### What to work on
All the lines below should appear again unchanged, though their pictures should not.

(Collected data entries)
########

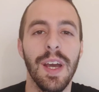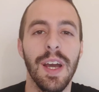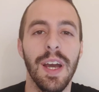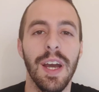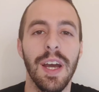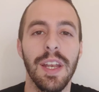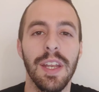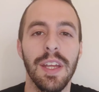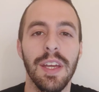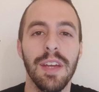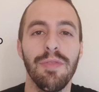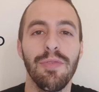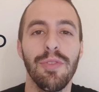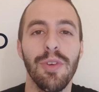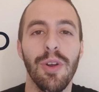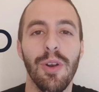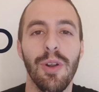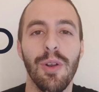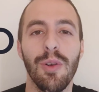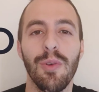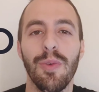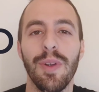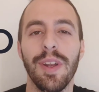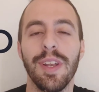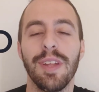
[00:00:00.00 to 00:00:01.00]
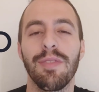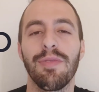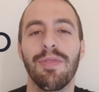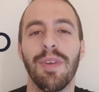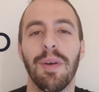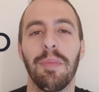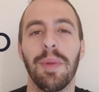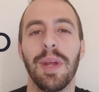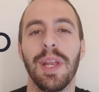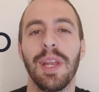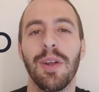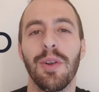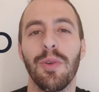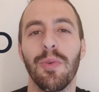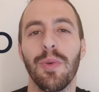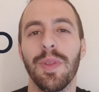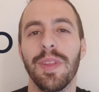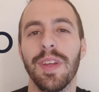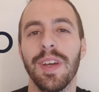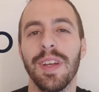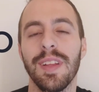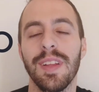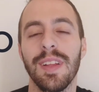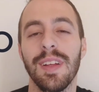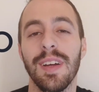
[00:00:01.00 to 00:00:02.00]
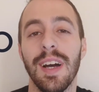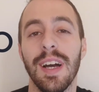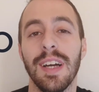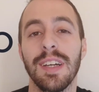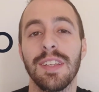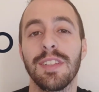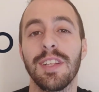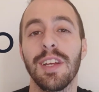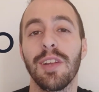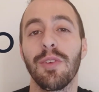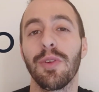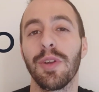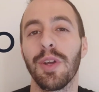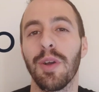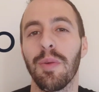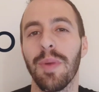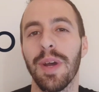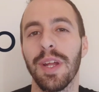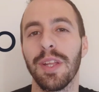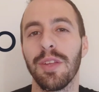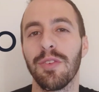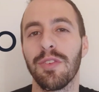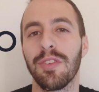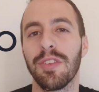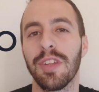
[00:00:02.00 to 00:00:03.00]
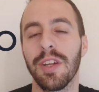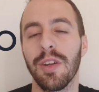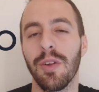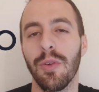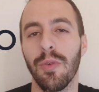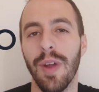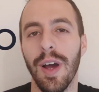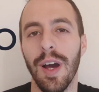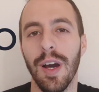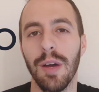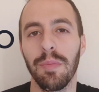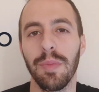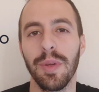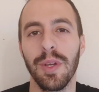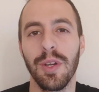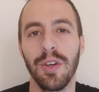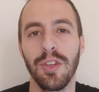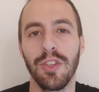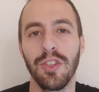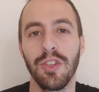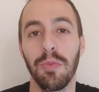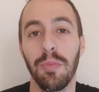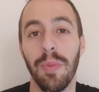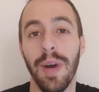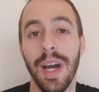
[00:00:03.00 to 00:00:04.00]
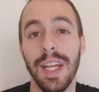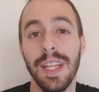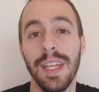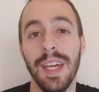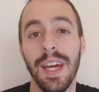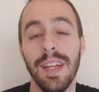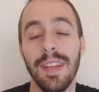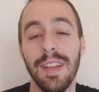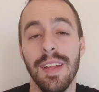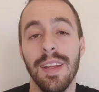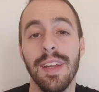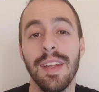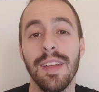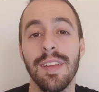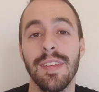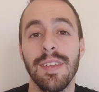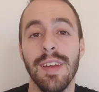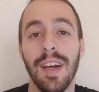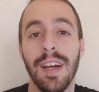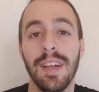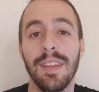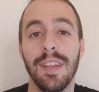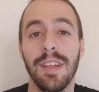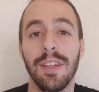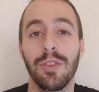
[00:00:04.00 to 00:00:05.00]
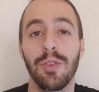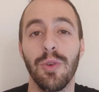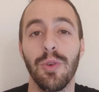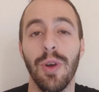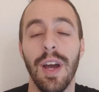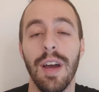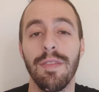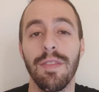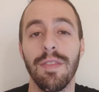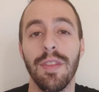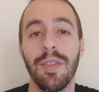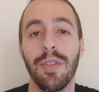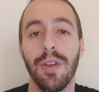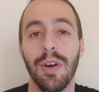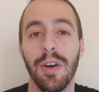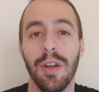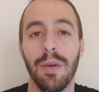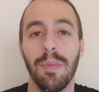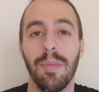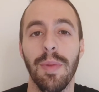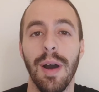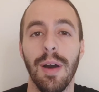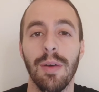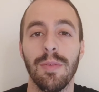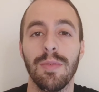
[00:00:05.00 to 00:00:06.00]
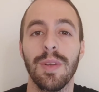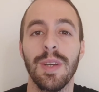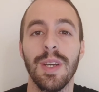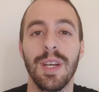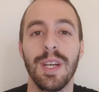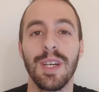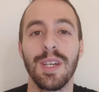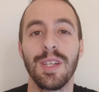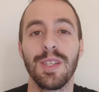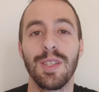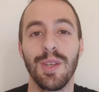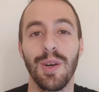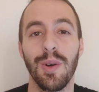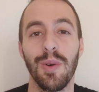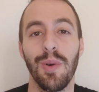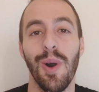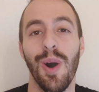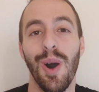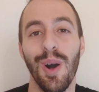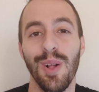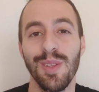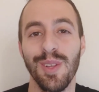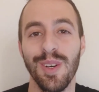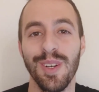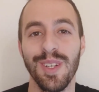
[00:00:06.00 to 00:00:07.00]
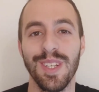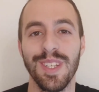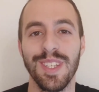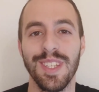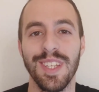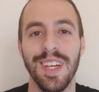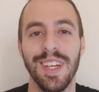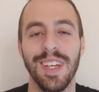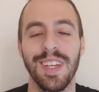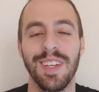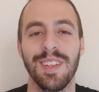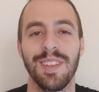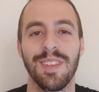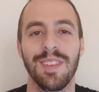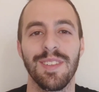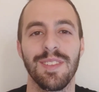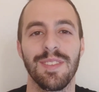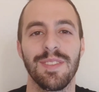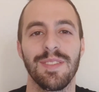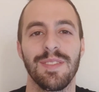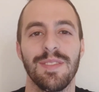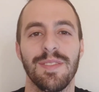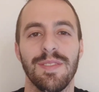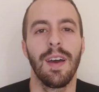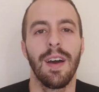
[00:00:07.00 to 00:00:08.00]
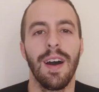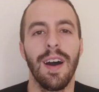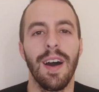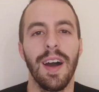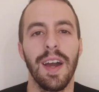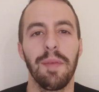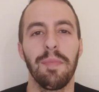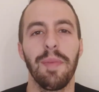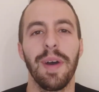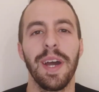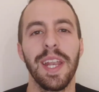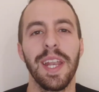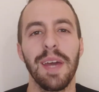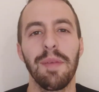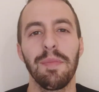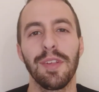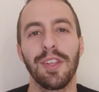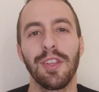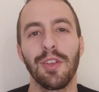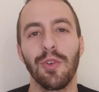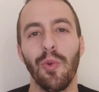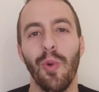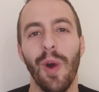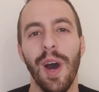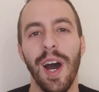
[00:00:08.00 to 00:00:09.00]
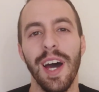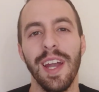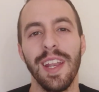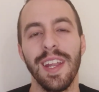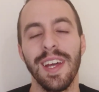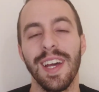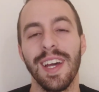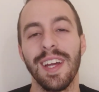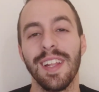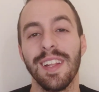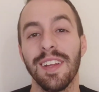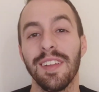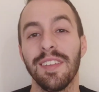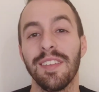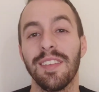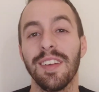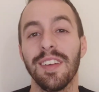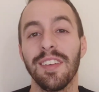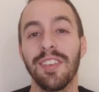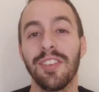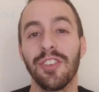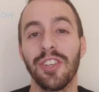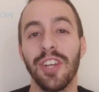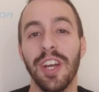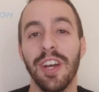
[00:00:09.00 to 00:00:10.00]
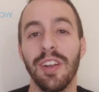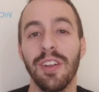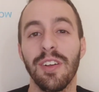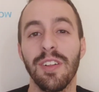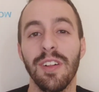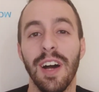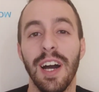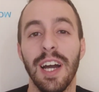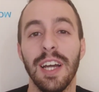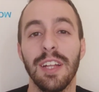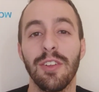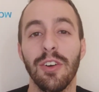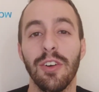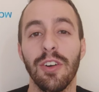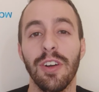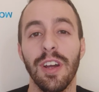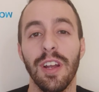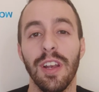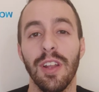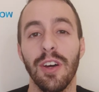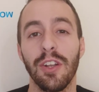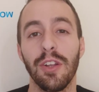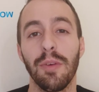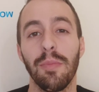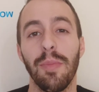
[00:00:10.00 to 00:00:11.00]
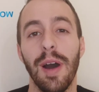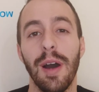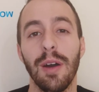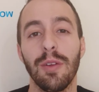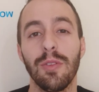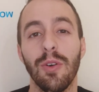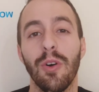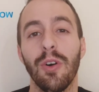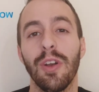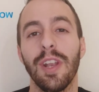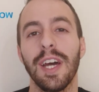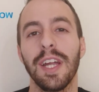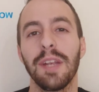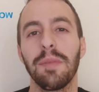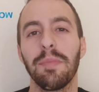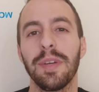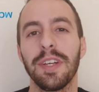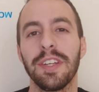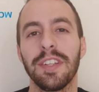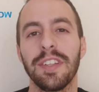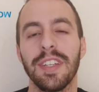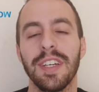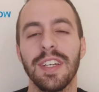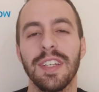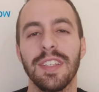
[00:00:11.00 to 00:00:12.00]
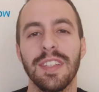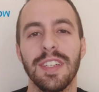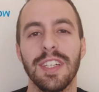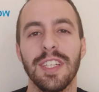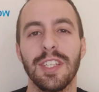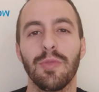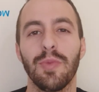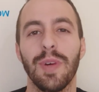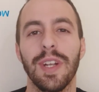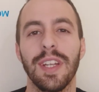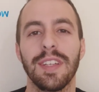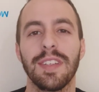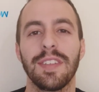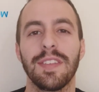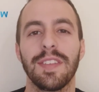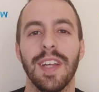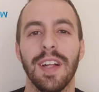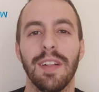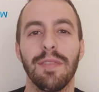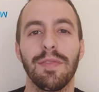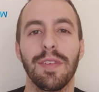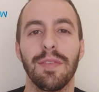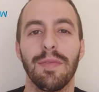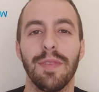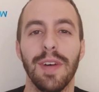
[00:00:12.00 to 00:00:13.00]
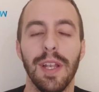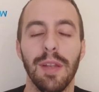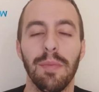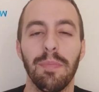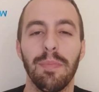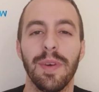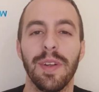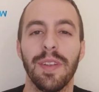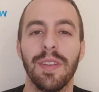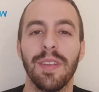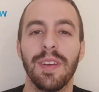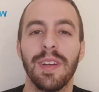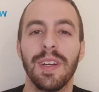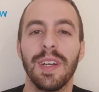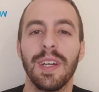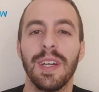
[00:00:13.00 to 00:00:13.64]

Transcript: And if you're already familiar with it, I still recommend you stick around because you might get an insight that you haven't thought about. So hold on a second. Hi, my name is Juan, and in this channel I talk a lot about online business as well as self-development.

########

### Written answer
[00:00:00.00 to 00:00:01.00]
[00:00:01.00 to 00:00:02.00]
[00:00:02.00 to 00:00:03.00]
[00:00:03.00 to 00:00:04.00]
[00:00:04.00 to 00:00:05.00]
[00:00:05.00 to 00:00:06.00]
[00:00:06.00 to 00:00:07.00]
[00:00:07.00 to 00:00:08.00]
[00:00:08.00 to 00:00:09.00]
[00:00:09.00 to 00:00:10.00]
[00:00:10.00 to 00:00:11.00]
[00:00:11.00 to 00:00:12.00]
[00:00:12.00 to 00:00:13.00]
[00:00:13.00 to 00:00:13.64]

Transcript: And if you're already familiar with it, I still recommend you stick around because you might get an insight that you haven't thought about. So hold on a second. Hi, my name is Juan, and in this channel I talk a lot about online business as well as self-development.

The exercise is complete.